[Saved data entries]

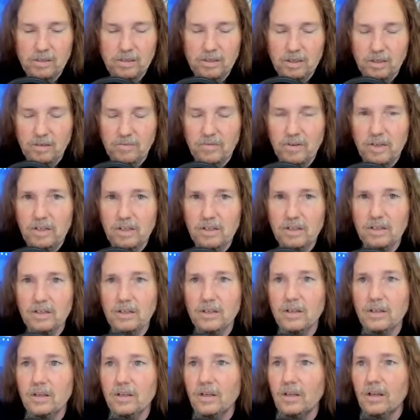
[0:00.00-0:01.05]
convenient
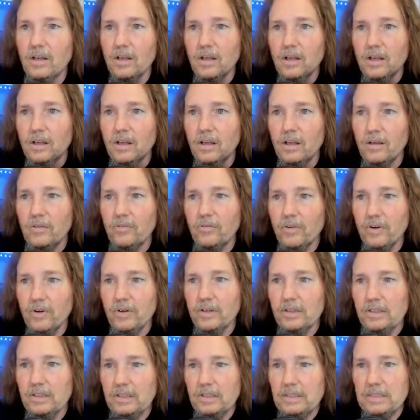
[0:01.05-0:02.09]
uh,
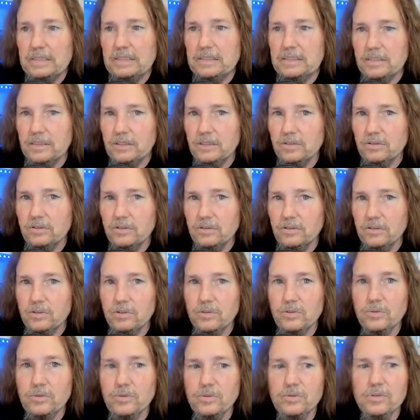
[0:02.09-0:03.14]
very easy to
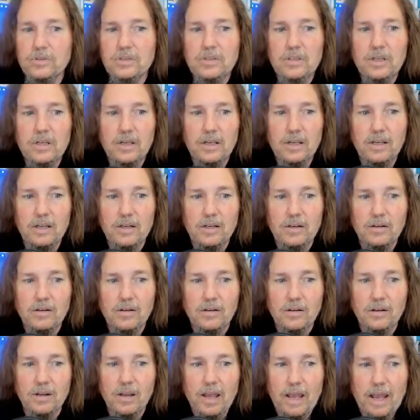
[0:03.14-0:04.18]
use, and
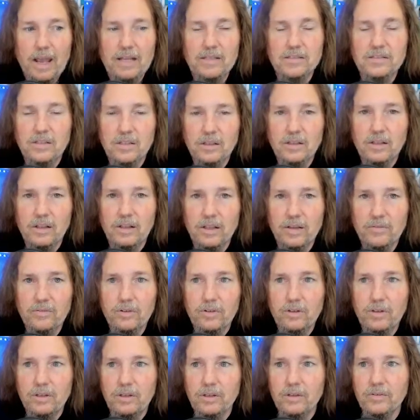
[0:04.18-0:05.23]
adds another
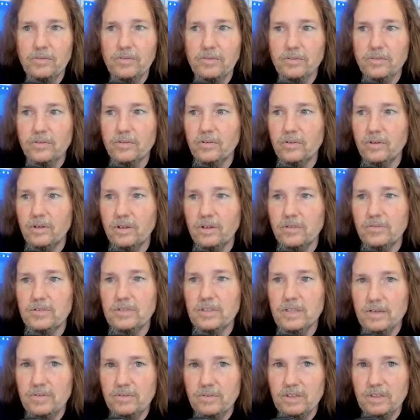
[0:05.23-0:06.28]
level of, of
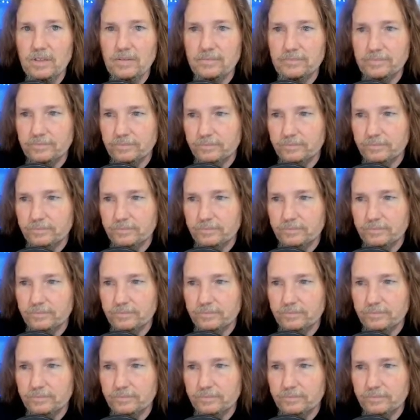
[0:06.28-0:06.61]
safety.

What you need to do: Your copy should match the records above word for word, but without images.

Solution for this task:
[0:00.00-0:01.05]
convenient
[0:01.05-0:02.09]
uh,
[0:02.09-0:03.14]
very easy to
[0:03.14-0:04.18]
use, and
[0:04.18-0:05.23]
adds another
[0:05.23-0:06.28]
level of, of
[0:06.28-0:06.61]
safety.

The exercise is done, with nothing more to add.